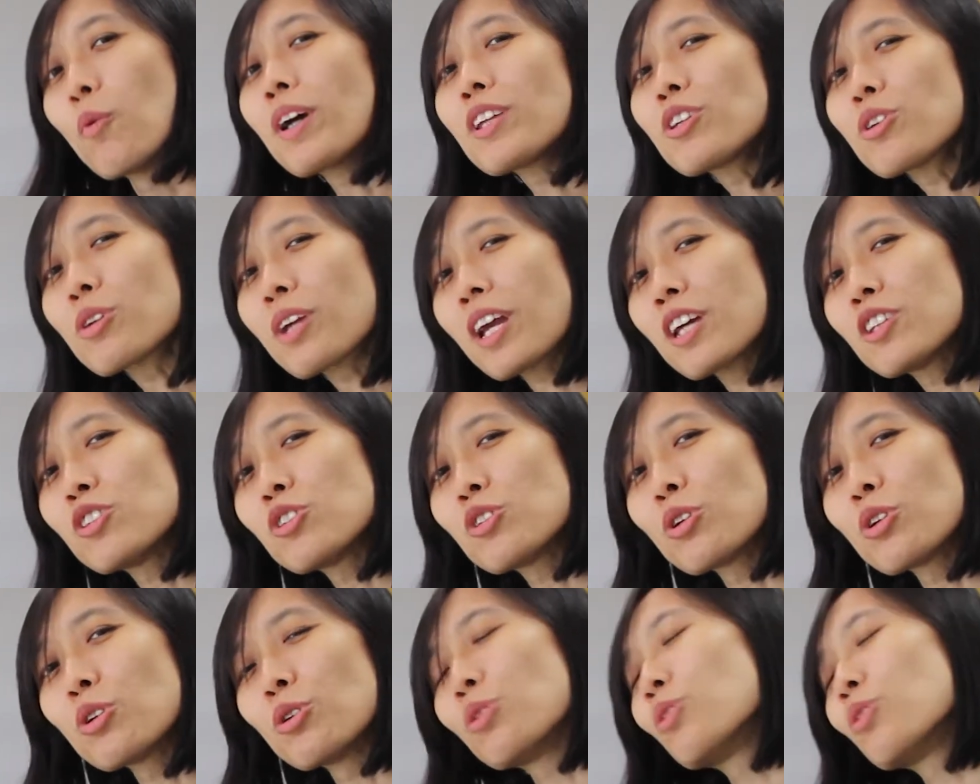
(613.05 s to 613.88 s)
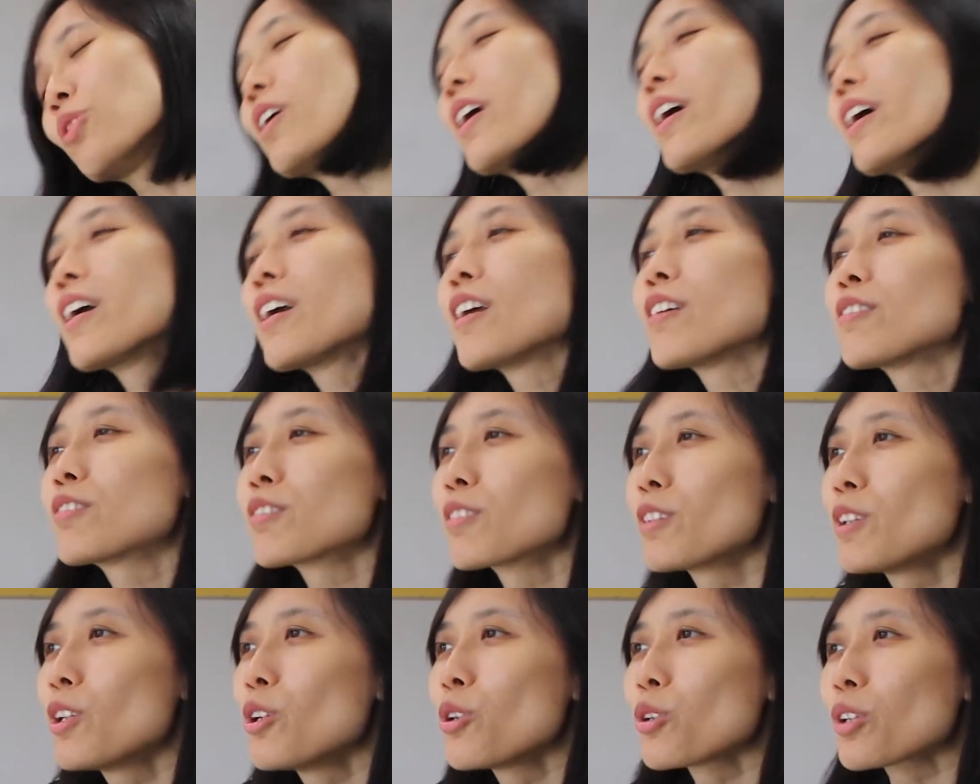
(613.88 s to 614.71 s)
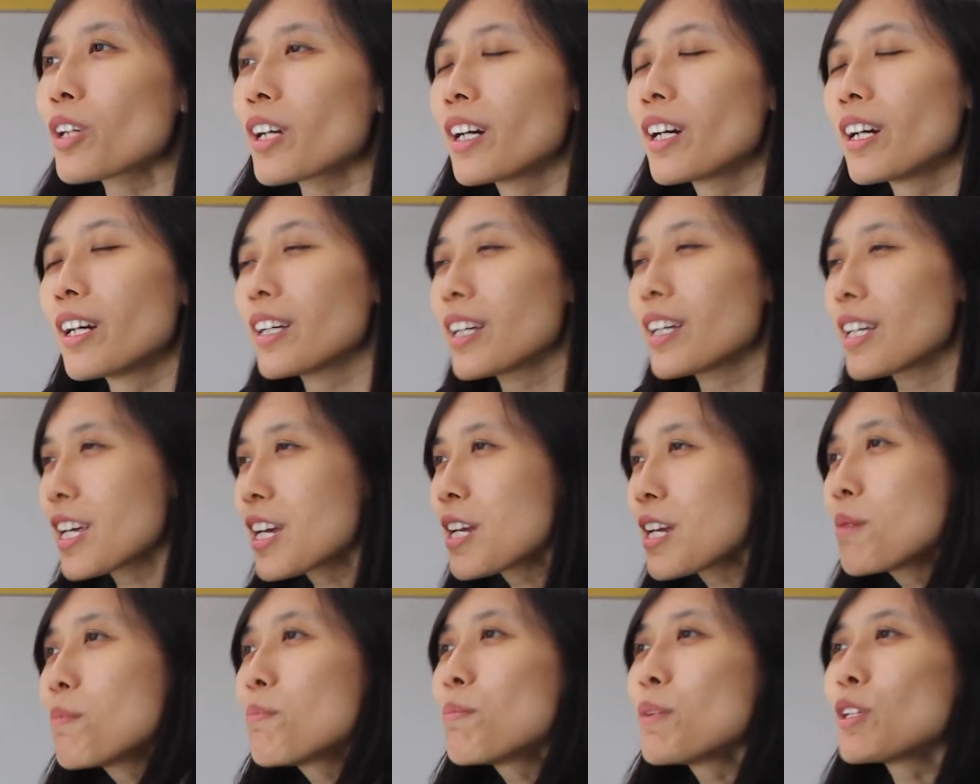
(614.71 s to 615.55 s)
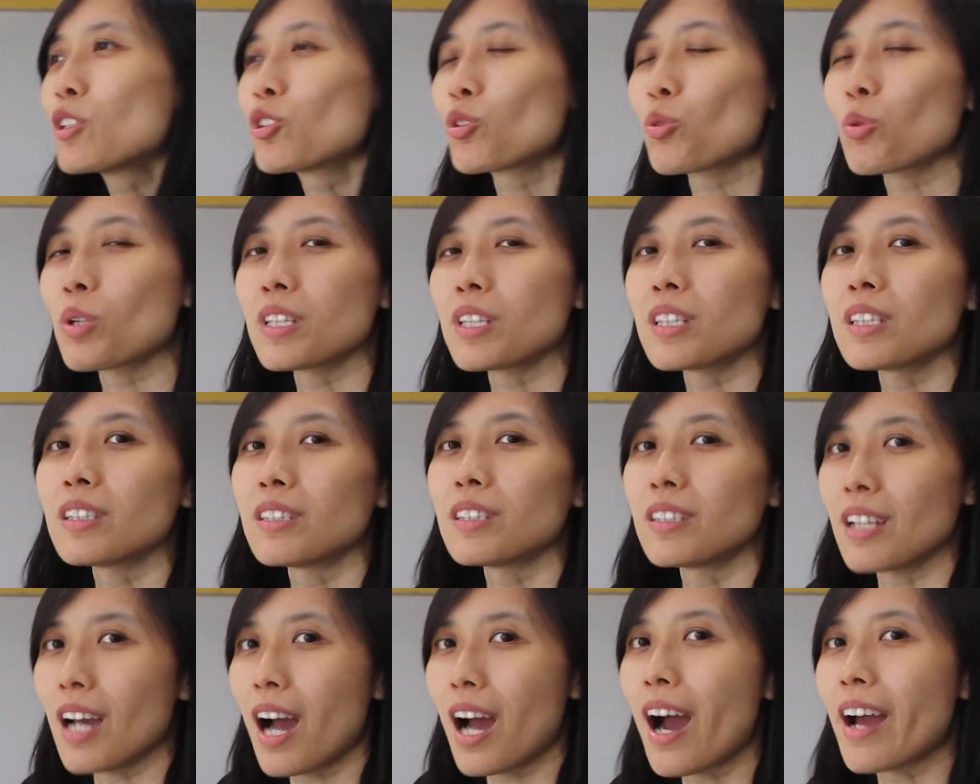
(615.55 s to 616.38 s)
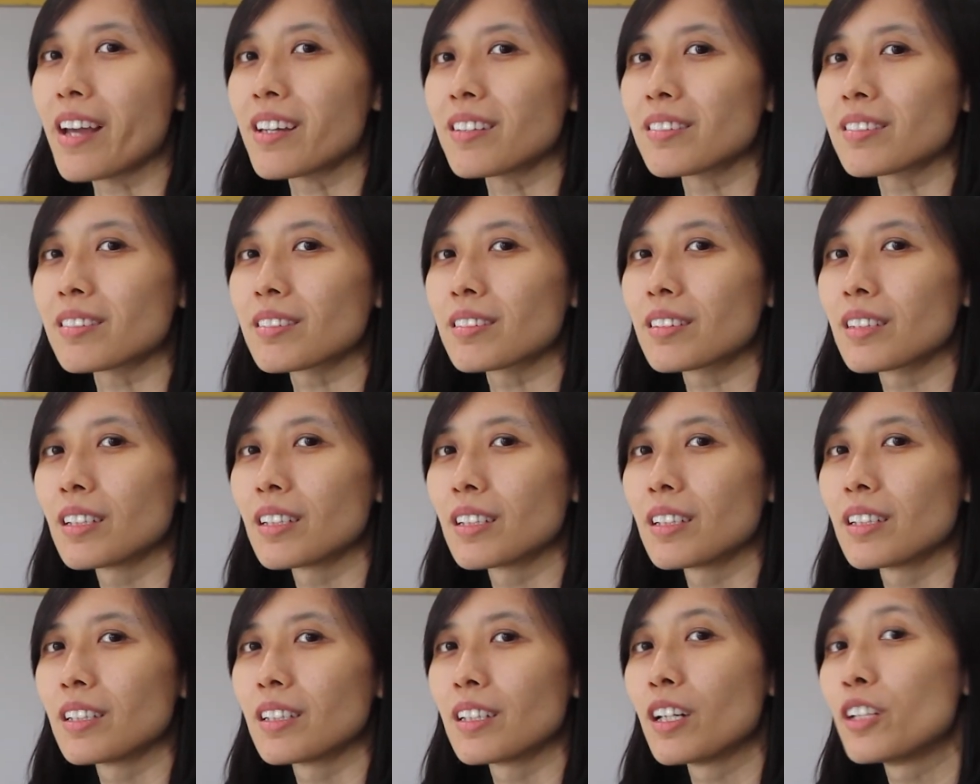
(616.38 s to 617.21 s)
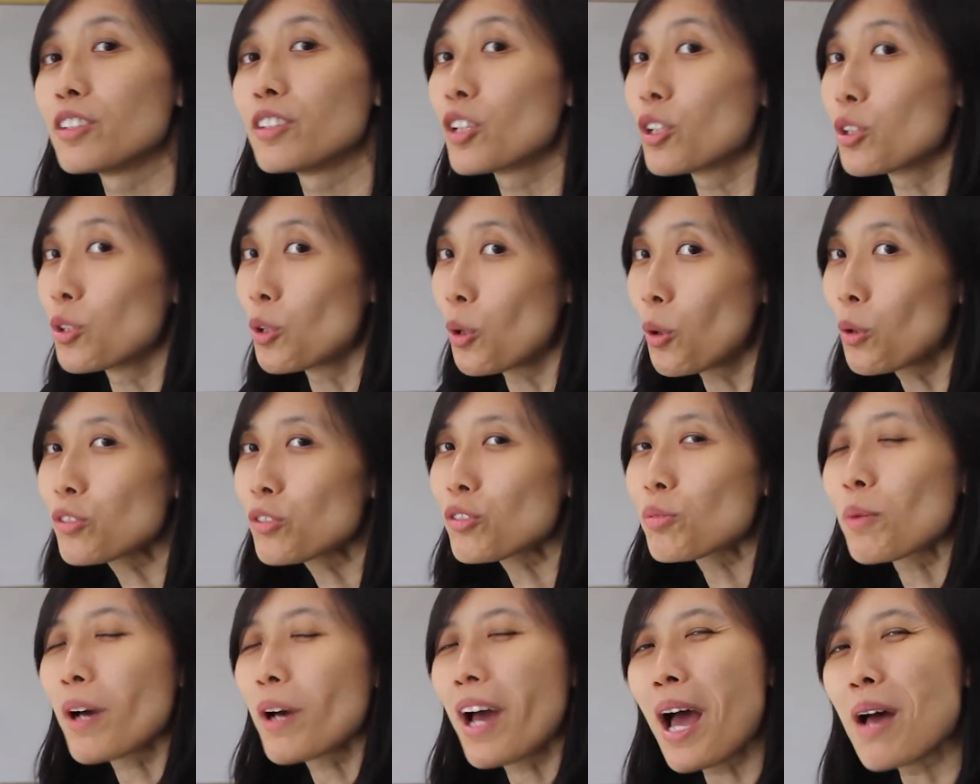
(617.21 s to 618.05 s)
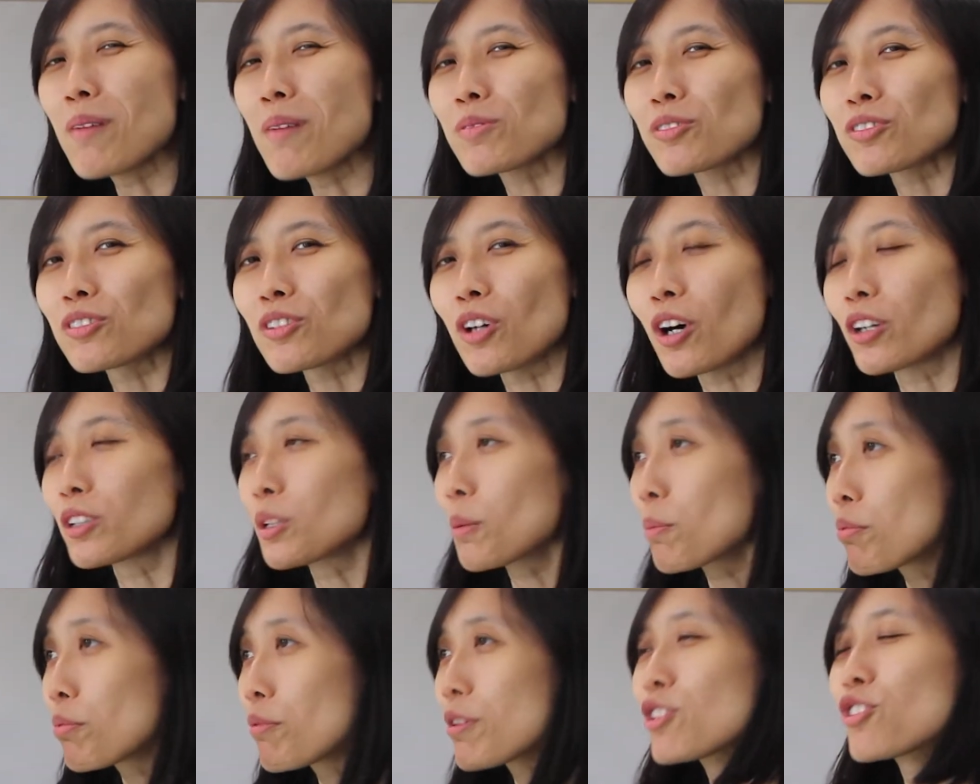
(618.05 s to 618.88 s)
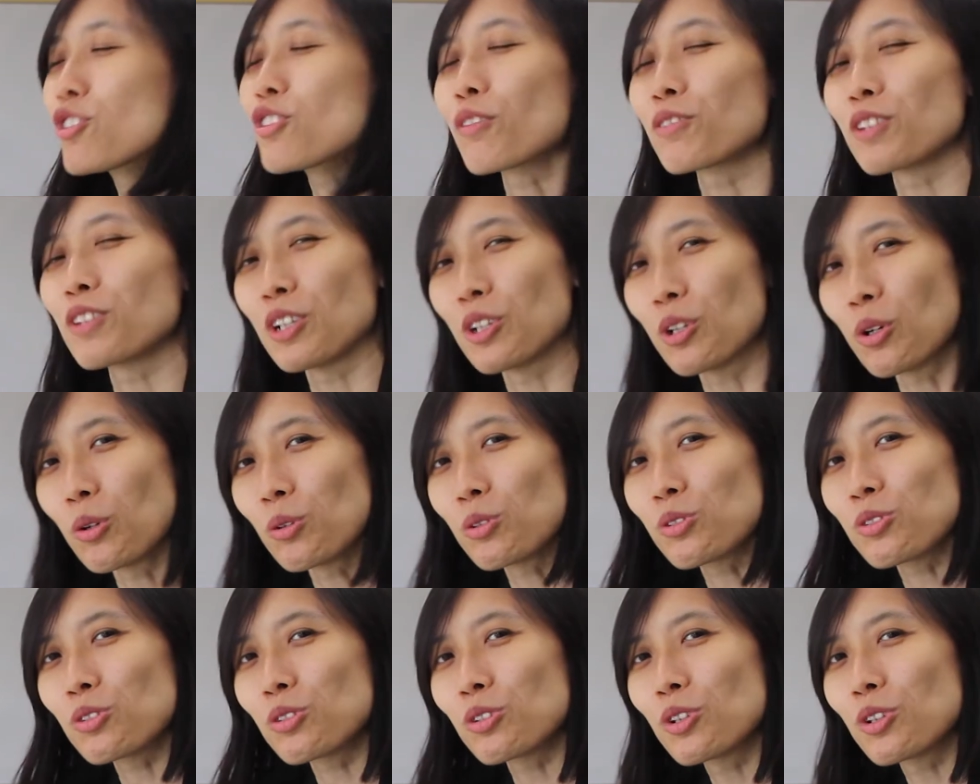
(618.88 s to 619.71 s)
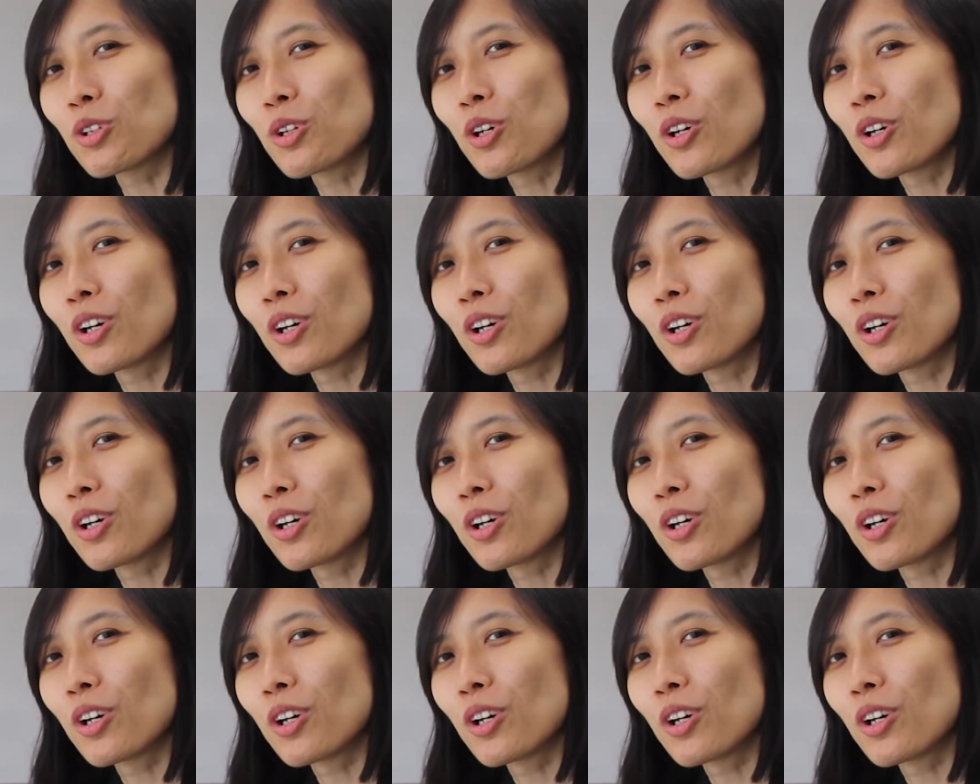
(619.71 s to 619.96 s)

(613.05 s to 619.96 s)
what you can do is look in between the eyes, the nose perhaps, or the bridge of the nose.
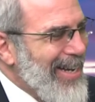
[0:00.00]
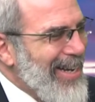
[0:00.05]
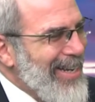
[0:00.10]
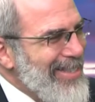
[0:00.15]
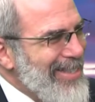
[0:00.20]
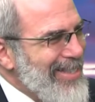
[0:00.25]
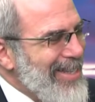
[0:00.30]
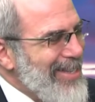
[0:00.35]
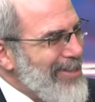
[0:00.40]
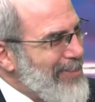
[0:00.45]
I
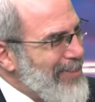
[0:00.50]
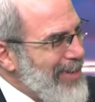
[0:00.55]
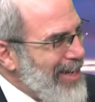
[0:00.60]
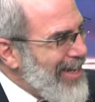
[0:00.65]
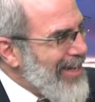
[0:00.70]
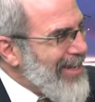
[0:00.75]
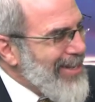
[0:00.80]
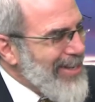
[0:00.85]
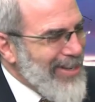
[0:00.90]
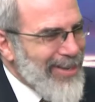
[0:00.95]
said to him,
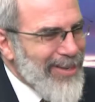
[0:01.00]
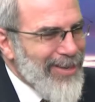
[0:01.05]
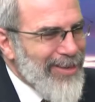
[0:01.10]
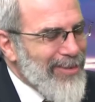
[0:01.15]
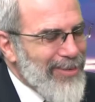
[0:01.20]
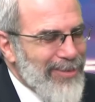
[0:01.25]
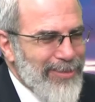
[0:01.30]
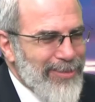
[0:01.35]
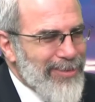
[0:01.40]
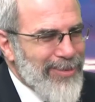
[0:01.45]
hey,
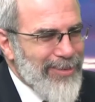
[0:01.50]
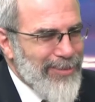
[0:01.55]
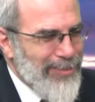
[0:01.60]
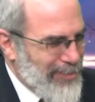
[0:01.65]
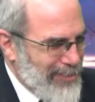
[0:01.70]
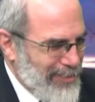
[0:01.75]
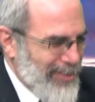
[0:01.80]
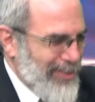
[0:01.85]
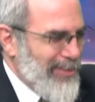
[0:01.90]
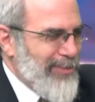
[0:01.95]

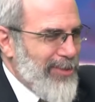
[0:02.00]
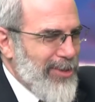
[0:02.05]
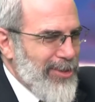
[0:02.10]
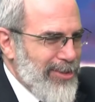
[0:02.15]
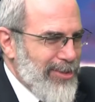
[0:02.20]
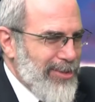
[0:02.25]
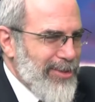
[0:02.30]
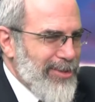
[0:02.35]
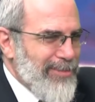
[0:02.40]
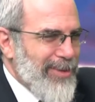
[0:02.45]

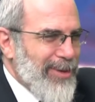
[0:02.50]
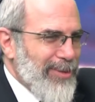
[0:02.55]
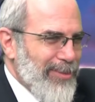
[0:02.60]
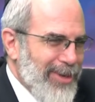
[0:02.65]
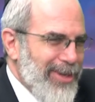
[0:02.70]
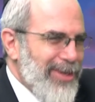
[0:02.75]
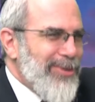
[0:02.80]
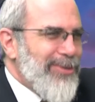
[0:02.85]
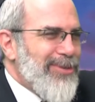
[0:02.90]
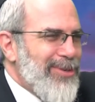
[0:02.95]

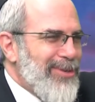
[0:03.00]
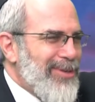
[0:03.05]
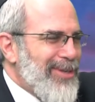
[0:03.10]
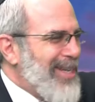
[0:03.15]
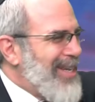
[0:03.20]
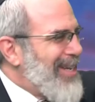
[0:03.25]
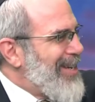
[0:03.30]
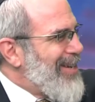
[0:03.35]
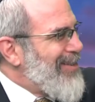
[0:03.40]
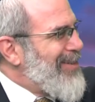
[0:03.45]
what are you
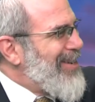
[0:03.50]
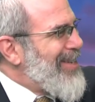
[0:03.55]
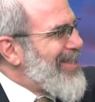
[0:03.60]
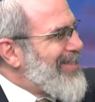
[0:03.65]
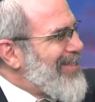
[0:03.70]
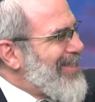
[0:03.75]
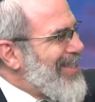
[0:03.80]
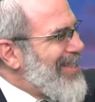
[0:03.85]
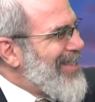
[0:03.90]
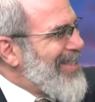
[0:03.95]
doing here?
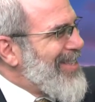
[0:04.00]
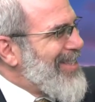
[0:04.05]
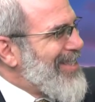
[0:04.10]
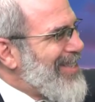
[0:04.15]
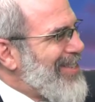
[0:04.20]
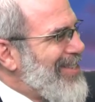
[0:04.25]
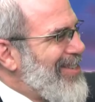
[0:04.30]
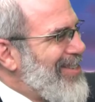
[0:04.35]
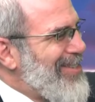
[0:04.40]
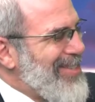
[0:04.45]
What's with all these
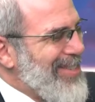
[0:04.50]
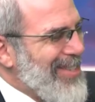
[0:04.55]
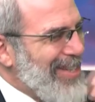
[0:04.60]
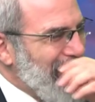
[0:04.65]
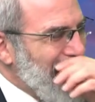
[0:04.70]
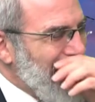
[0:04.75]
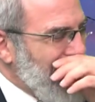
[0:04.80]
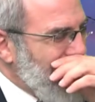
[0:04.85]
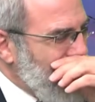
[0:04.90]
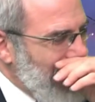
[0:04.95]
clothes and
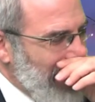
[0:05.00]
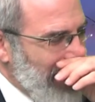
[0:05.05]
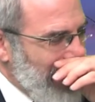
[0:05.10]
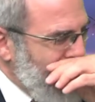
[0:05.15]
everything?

• **What you have to do**
From the listing above, print every entry precisely and drop the pictures.

• **Exercise solution**
(613.05 s to 613.88 s)
(613.88 s to 614.71 s)
(614.71 s to 615.55 s)
(615.55 s to 616.38 s)
(616.38 s to 617.21 s)
(617.21 s to 618.05 s)
(618.05 s to 618.88 s)
(618.88 s to 619.71 s)
(619.71 s to 619.96 s)

(613.05 s to 619.96 s)
what you can do is look in between the eyes, the nose perhaps, or the bridge of the nose.
[0:00.00]
[0:00.05]
[0:00.10]
[0:00.15]
[0:00.20]
[0:00.25]
[0:00.30]
[0:00.35]
[0:00.40]
[0:00.45]
I
[0:00.50]
[0:00.55]
[0:00.60]
[0:00.65]
[0:00.70]
[0:00.75]
[0:00.80]
[0:00.85]
[0:00.90]
[0:00.95]
said to him,
[0:01.00]
[0:01.05]
[0:01.10]
[0:01.15]
[0:01.20]
[0:01.25]
[0:01.30]
[0:01.35]
[0:01.40]
[0:01.45]
hey,
[0:01.50]
[0:01.55]
[0:01.60]
[0:01.65]
[0:01.70]
[0:01.75]
[0:01.80]
[0:01.85]
[0:01.90]
[0:01.95]

[0:02.00]
[0:02.05]
[0:02.10]
[0:02.15]
[0:02.20]
[0:02.25]
[0:02.30]
[0:02.35]
[0:02.40]
[0:02.45]

[0:02.50]
[0:02.55]
[0:02.60]
[0:02.65]
[0:02.70]
[0:02.75]
[0:02.80]
[0:02.85]
[0:02.90]
[0:02.95]

[0:03.00]
[0:03.05]
[0:03.10]
[0:03.15]
[0:03.20]
[0:03.25]
[0:03.30]
[0:03.35]
[0:03.40]
[0:03.45]
what are you
[0:03.50]
[0:03.55]
[0:03.60]
[0:03.65]
[0:03.70]
[0:03.75]
[0:03.80]
[0:03.85]
[0:03.90]
[0:03.95]
doing here?
[0:04.00]
[0:04.05]
[0:04.10]
[0:04.15]
[0:04.20]
[0:04.25]
[0:04.30]
[0:04.35]
[0:04.40]
[0:04.45]
What's with all these
[0:04.50]
[0:04.55]
[0:04.60]
[0:04.65]
[0:04.70]
[0:04.75]
[0:04.80]
[0:04.85]
[0:04.90]
[0:04.95]
clothes and
[0:05.00]
[0:05.05]
[0:05.10]
[0:05.15]
everything?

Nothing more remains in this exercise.